### EXERCISE DESCRIPTION
Hand back every line from the beginning of the data below through the line containing "[00:00:01.70]", word for word and free of pictures.

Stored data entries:

■ ■ ■

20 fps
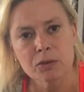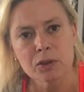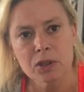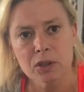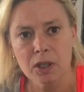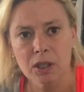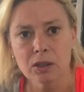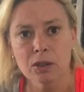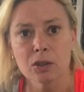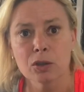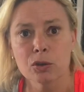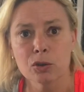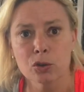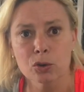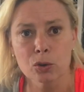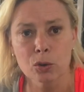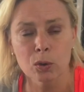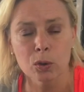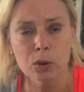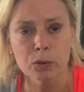it's under the
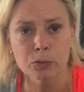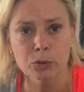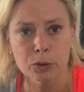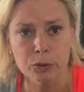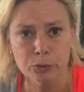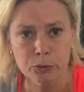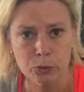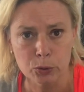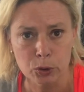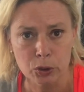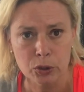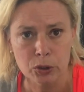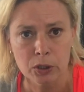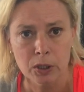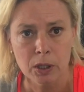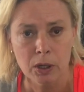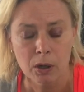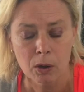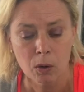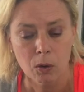sole of your foot,
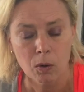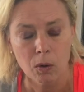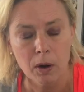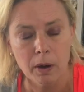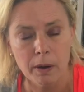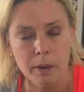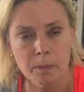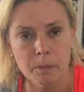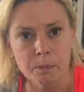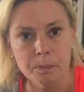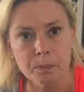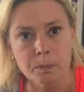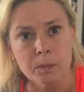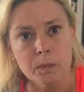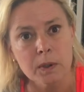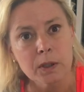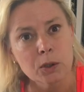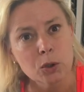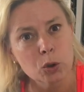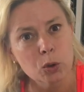
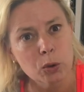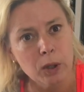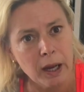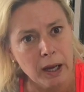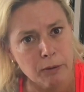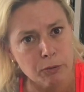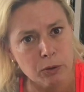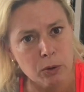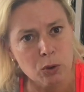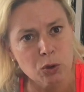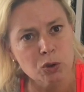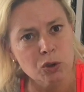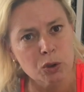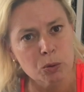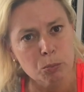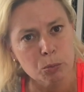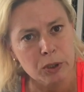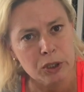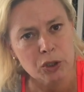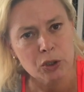you have constant
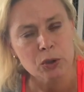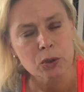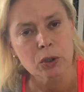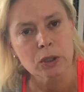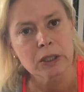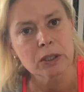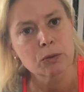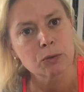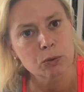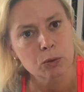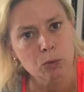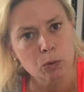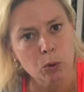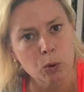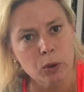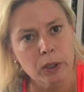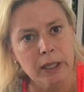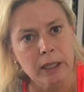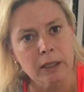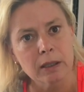pressure on it for
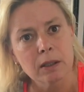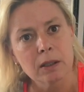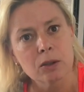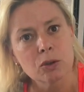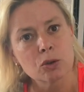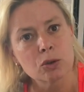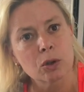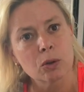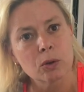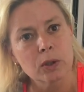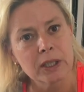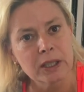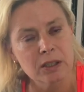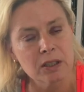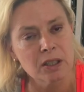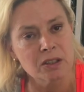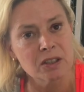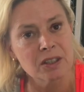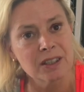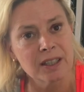walking, so it
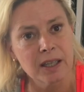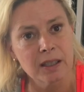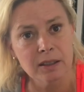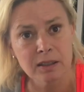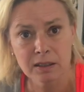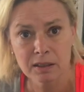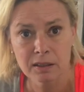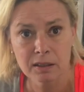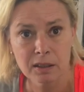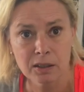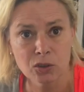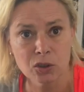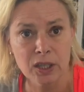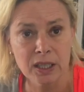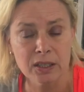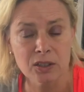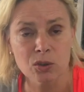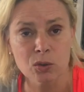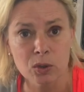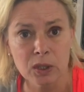doesn't get a
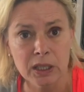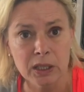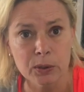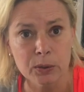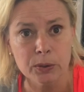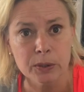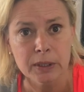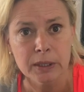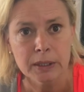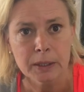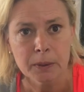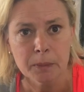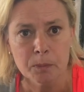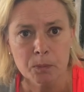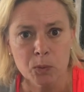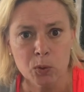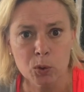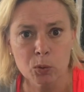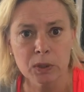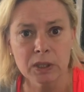chance to heal.
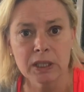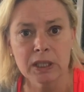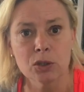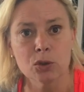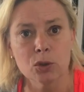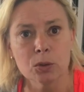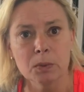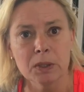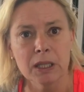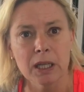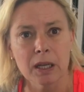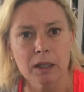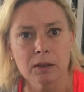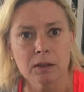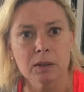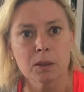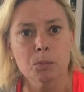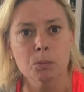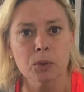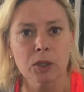So what needs to be done,
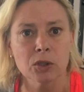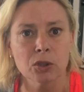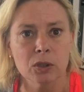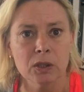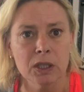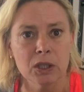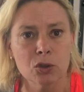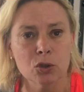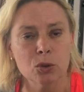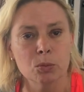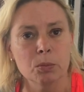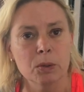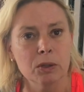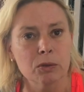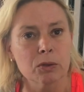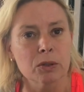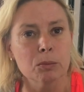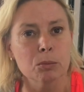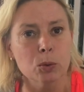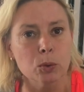the pressure needs to be
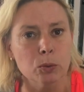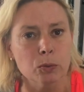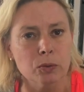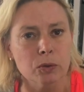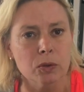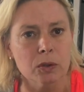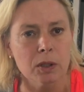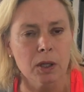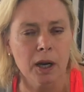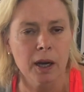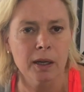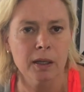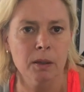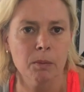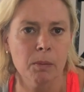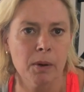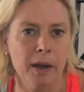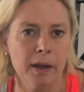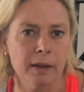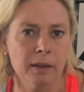removed, either
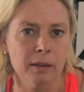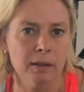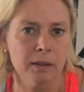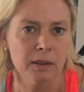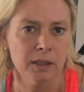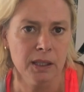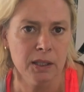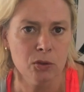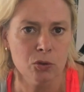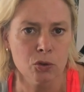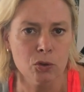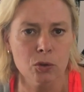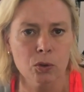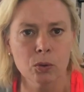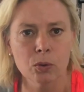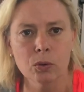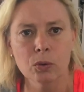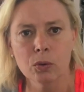by an insole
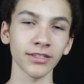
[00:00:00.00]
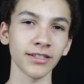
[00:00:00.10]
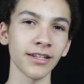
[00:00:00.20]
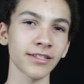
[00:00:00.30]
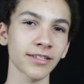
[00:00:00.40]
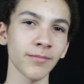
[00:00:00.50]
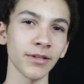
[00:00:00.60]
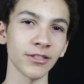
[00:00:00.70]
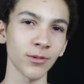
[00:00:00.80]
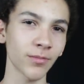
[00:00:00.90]
Snakes can
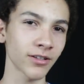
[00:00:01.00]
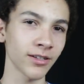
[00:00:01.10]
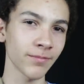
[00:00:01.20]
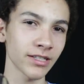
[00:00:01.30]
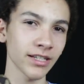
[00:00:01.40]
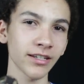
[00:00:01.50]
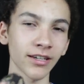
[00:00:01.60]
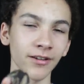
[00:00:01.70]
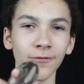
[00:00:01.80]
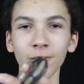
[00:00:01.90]
be super clumsy
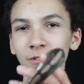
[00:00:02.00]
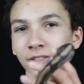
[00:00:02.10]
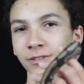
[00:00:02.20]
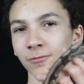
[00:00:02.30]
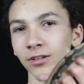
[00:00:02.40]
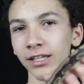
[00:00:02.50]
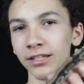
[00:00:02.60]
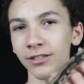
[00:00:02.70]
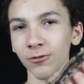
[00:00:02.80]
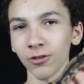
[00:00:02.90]
and, of course,
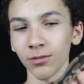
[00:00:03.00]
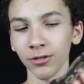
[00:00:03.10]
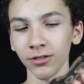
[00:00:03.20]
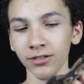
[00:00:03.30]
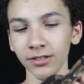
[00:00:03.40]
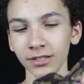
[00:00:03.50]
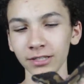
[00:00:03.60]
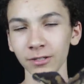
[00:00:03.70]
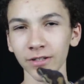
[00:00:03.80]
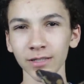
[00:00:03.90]
really adorable,
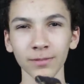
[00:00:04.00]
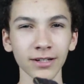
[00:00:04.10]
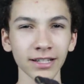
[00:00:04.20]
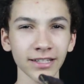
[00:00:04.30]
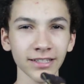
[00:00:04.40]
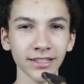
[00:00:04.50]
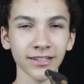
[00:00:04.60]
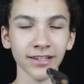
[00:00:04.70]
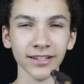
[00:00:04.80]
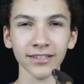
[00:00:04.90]
so it's pretty easy
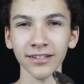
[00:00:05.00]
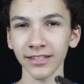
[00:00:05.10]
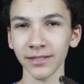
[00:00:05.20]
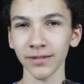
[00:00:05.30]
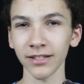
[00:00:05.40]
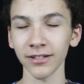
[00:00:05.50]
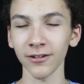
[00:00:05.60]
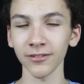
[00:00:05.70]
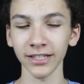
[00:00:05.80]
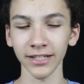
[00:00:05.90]
to accidentally spend
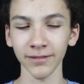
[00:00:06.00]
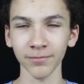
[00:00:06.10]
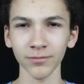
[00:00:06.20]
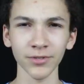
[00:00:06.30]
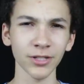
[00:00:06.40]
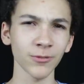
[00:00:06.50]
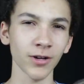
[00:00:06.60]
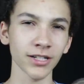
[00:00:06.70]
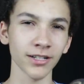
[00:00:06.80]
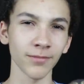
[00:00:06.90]
all day just
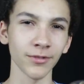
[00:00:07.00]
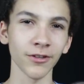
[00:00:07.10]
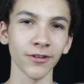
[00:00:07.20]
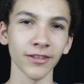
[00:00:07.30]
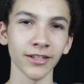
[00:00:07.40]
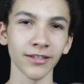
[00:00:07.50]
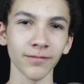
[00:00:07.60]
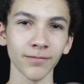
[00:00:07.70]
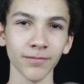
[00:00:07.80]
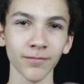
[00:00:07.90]
watching them do their thing.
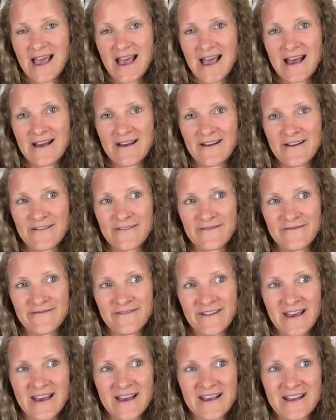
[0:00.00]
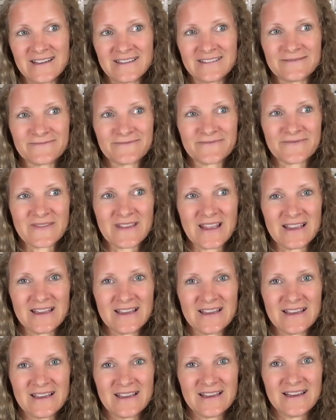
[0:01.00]
of, I
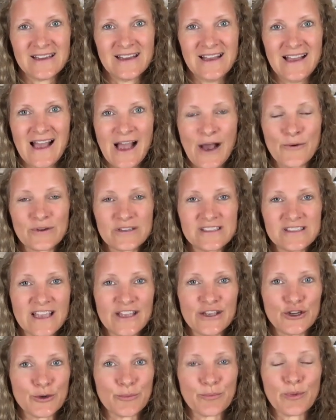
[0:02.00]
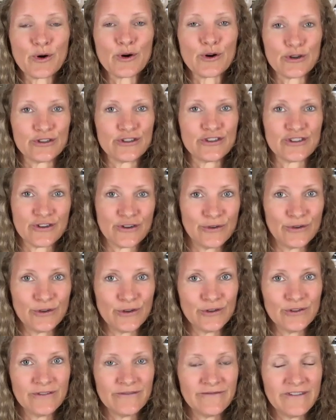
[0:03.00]
would say, your
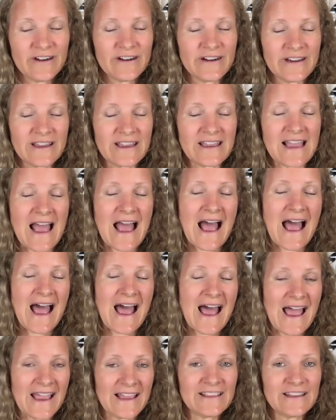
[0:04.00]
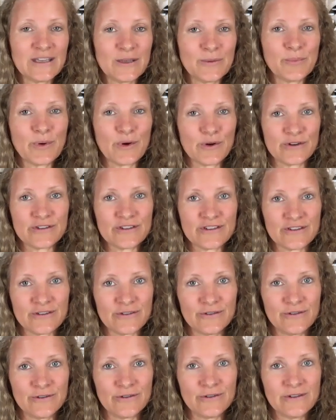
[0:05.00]
personal, very highly
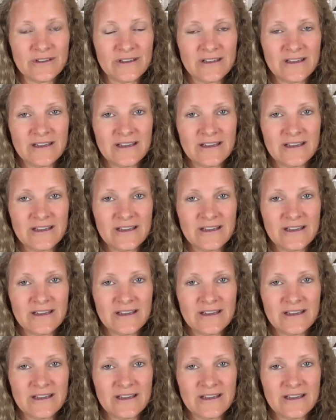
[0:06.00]
personal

■ ■ ■

### FINISHED TASK
20 fps
it's under the
sole of your foot,
you have constant
pressure on it for
walking, so it
doesn't get a
chance to heal.
So what needs to be done,
the pressure needs to be
removed, either
by an insole
[00:00:00.00]
[00:00:00.10]
[00:00:00.20]
[00:00:00.30]
[00:00:00.40]
[00:00:00.50]
[00:00:00.60]
[00:00:00.70]
[00:00:00.80]
[00:00:00.90]
Snakes can
[00:00:01.00]
[00:00:01.10]
[00:00:01.20]
[00:00:01.30]
[00:00:01.40]
[00:00:01.50]
[00:00:01.60]
[00:00:01.70]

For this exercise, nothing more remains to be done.